▸ **WHAT YOU NEED TO DO**
Nothing but a number is wanted here: the count of lines in the data holding the word "video".

========

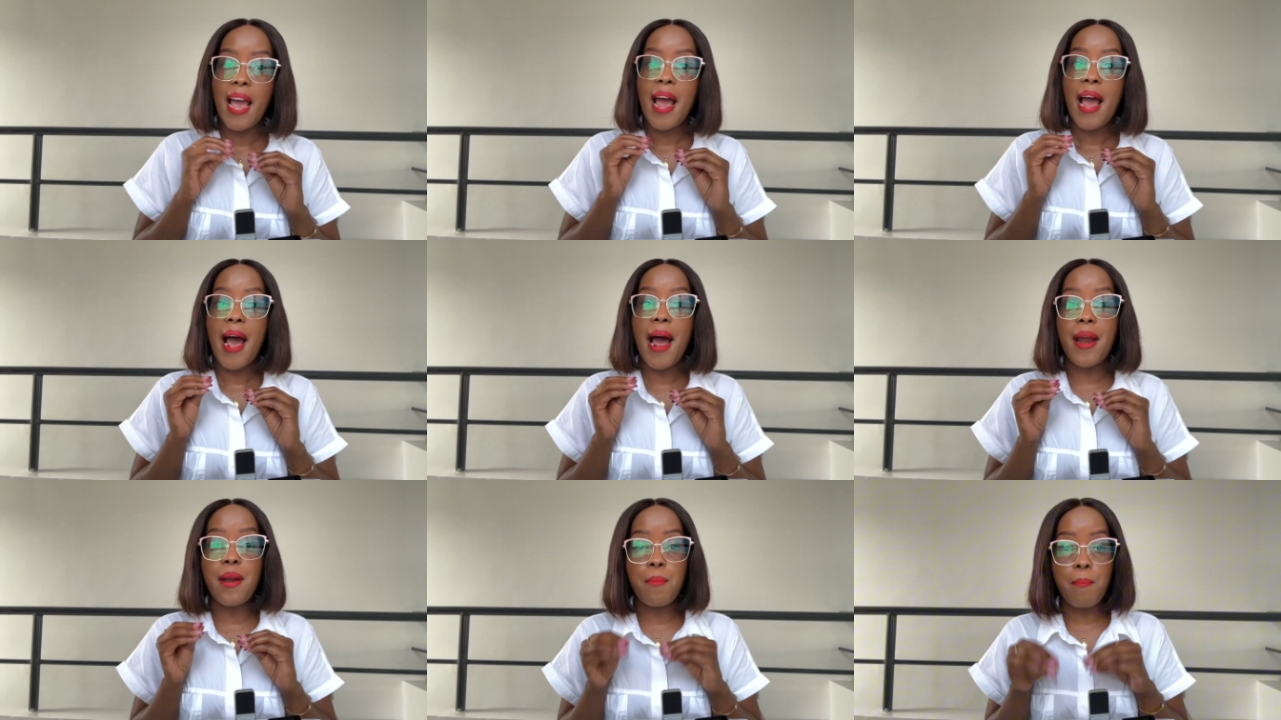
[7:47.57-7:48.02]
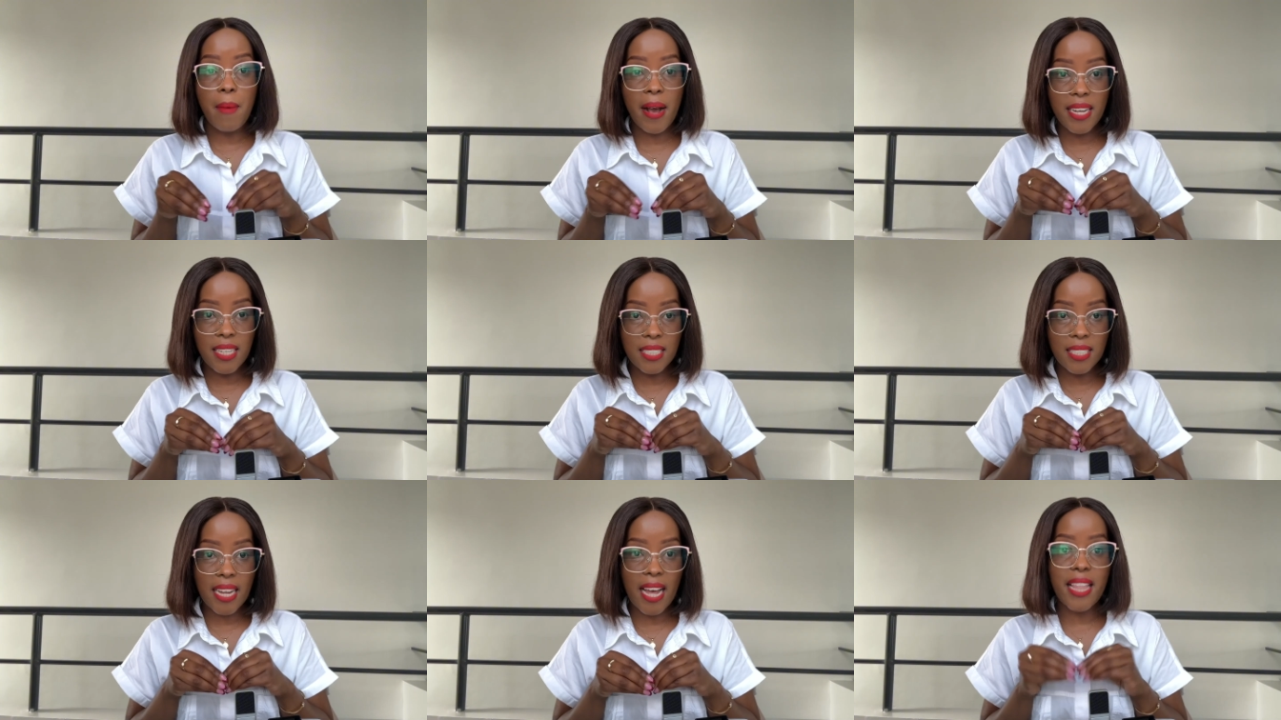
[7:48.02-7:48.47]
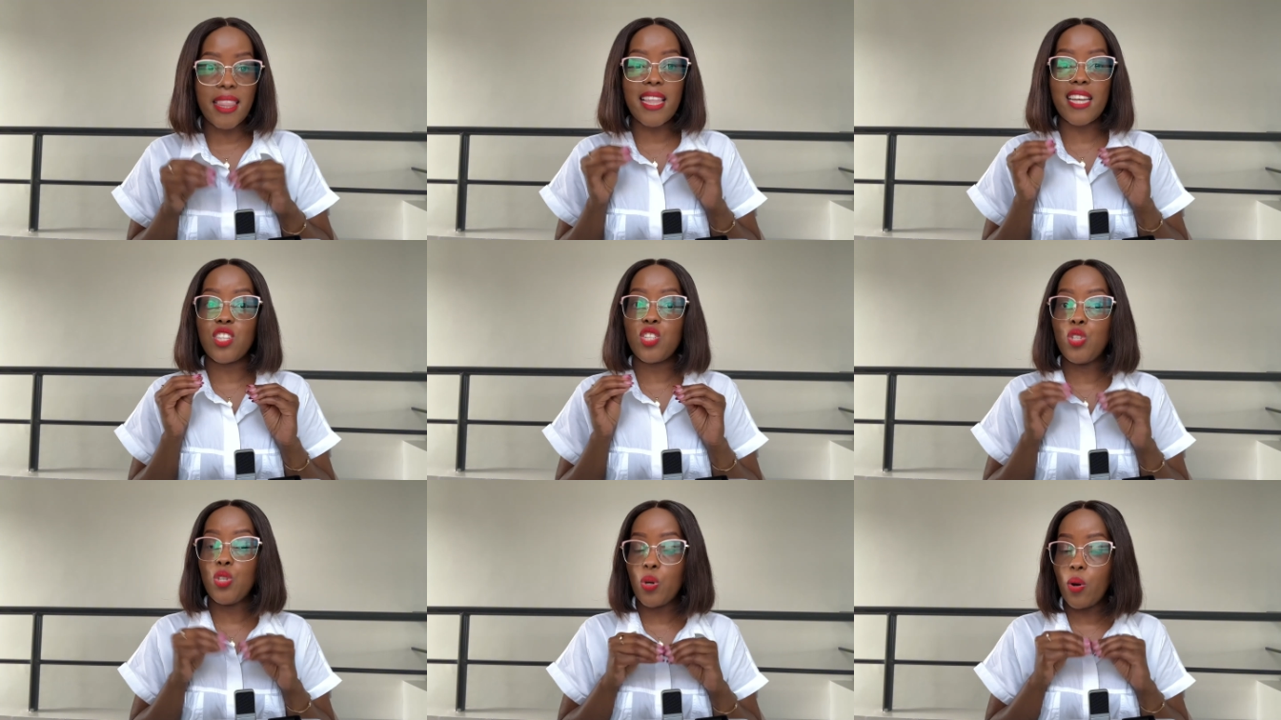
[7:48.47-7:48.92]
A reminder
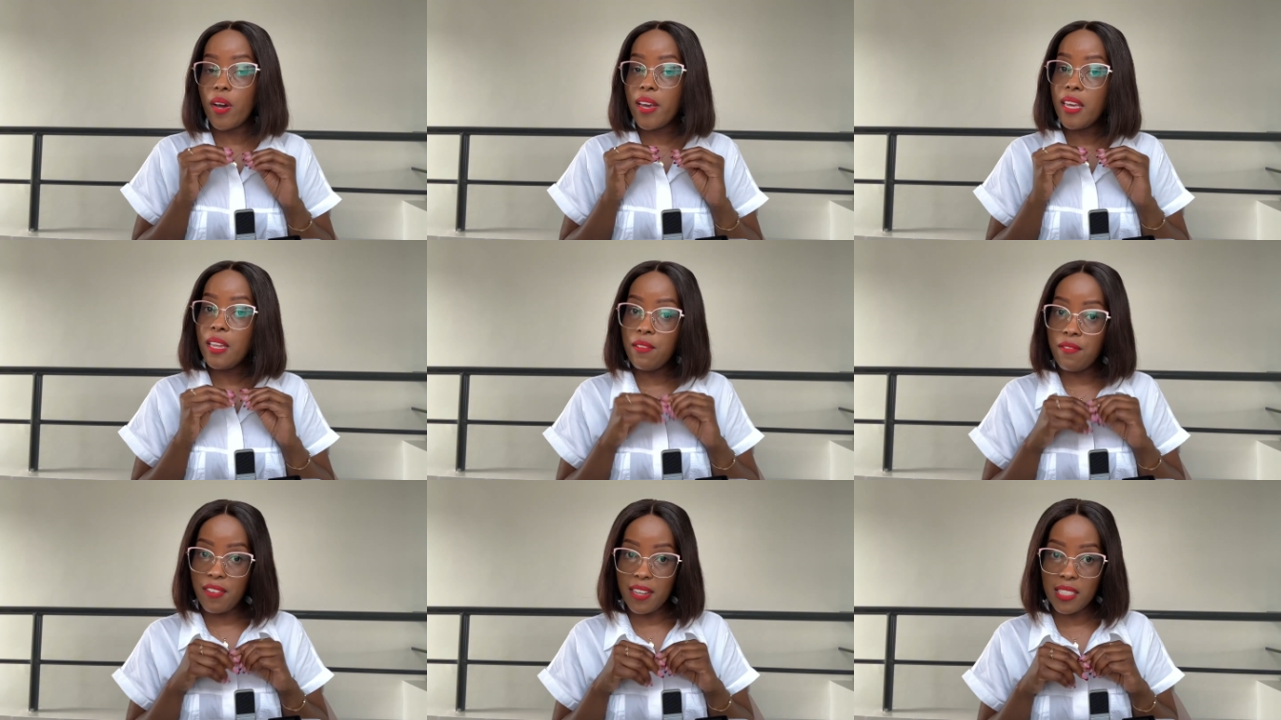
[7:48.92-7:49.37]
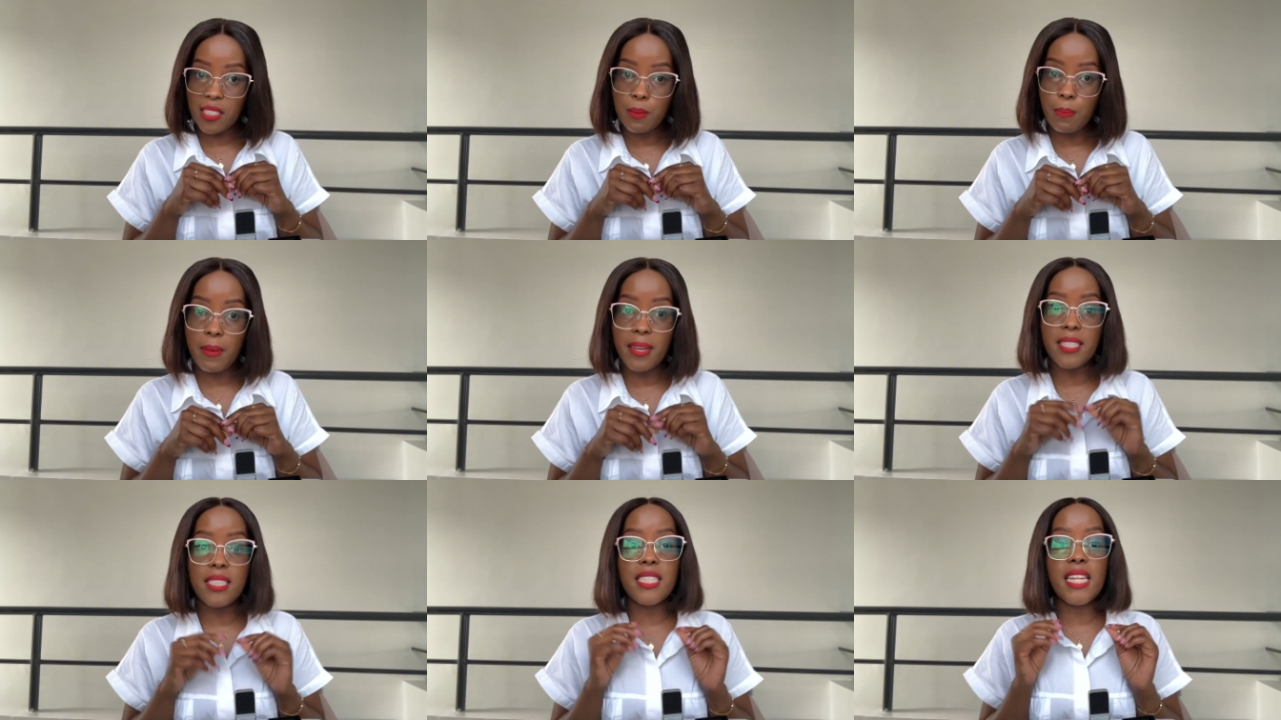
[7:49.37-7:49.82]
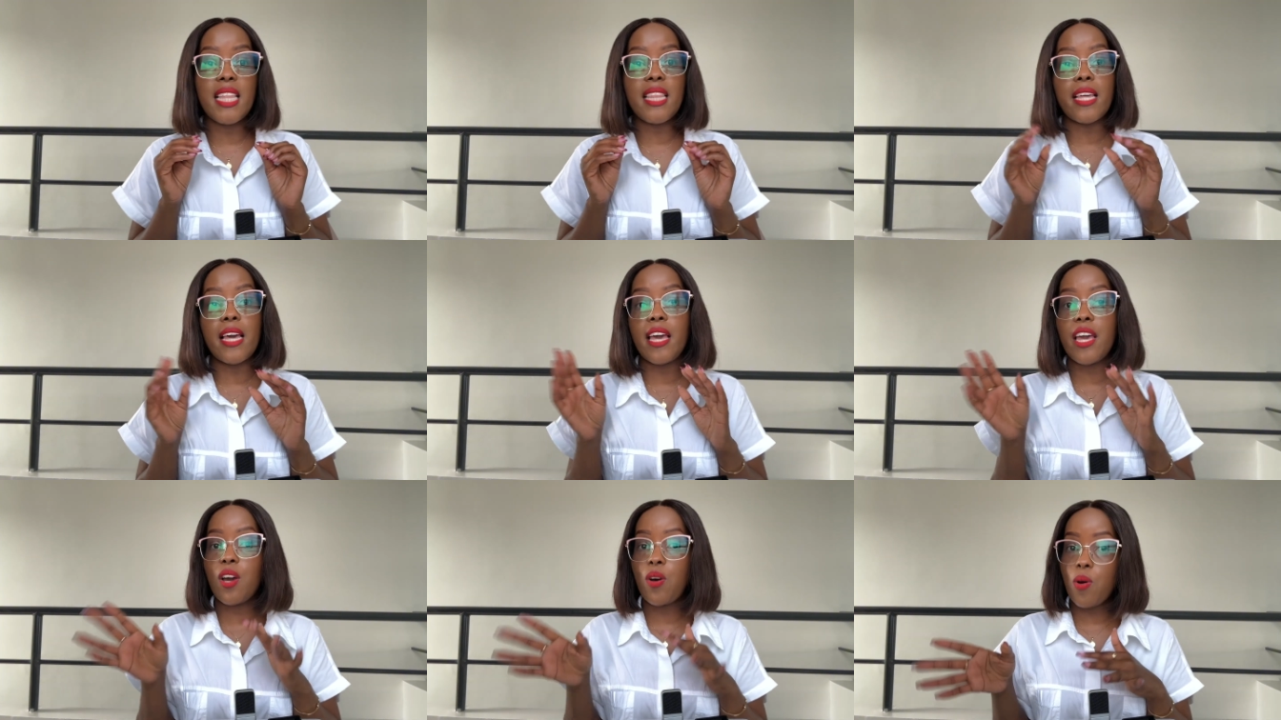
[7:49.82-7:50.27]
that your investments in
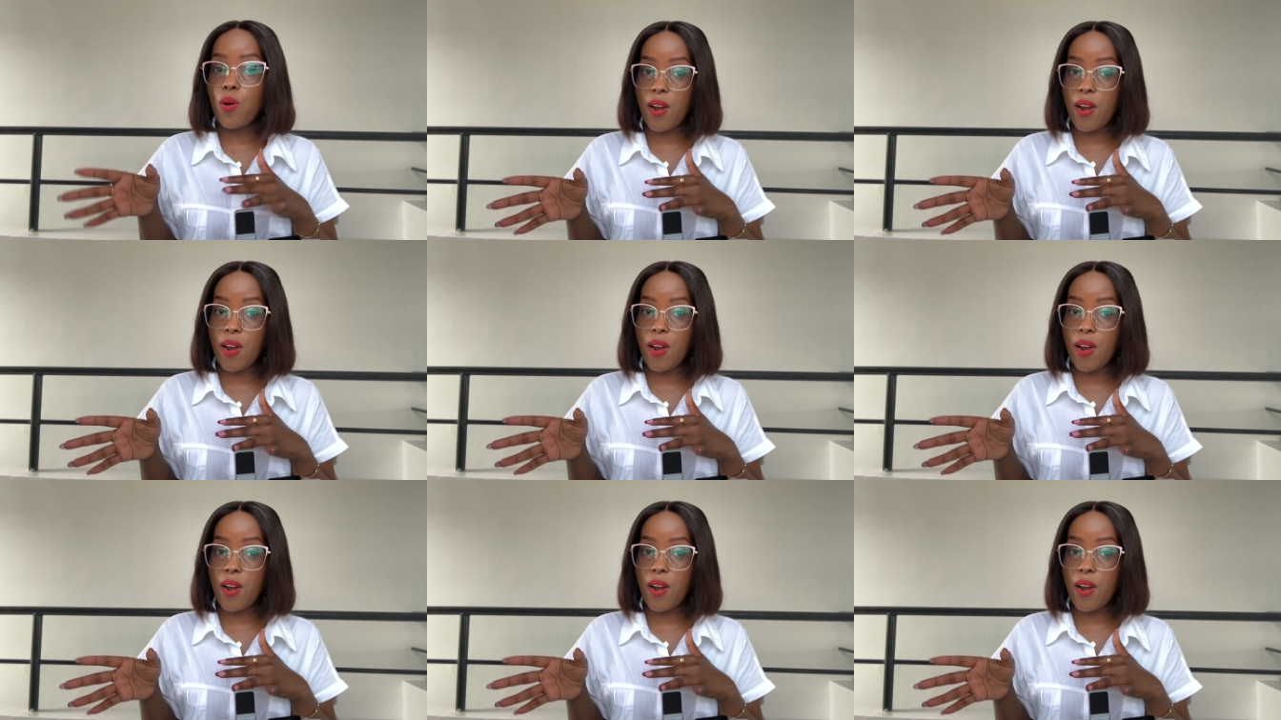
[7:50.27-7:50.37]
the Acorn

========

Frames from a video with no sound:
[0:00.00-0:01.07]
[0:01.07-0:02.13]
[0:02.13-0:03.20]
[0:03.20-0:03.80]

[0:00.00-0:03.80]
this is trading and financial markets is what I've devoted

========

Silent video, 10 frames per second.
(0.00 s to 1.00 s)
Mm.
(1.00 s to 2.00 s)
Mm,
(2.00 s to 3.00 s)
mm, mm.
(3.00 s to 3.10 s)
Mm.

========

▸ **TASK OUTPUT**
2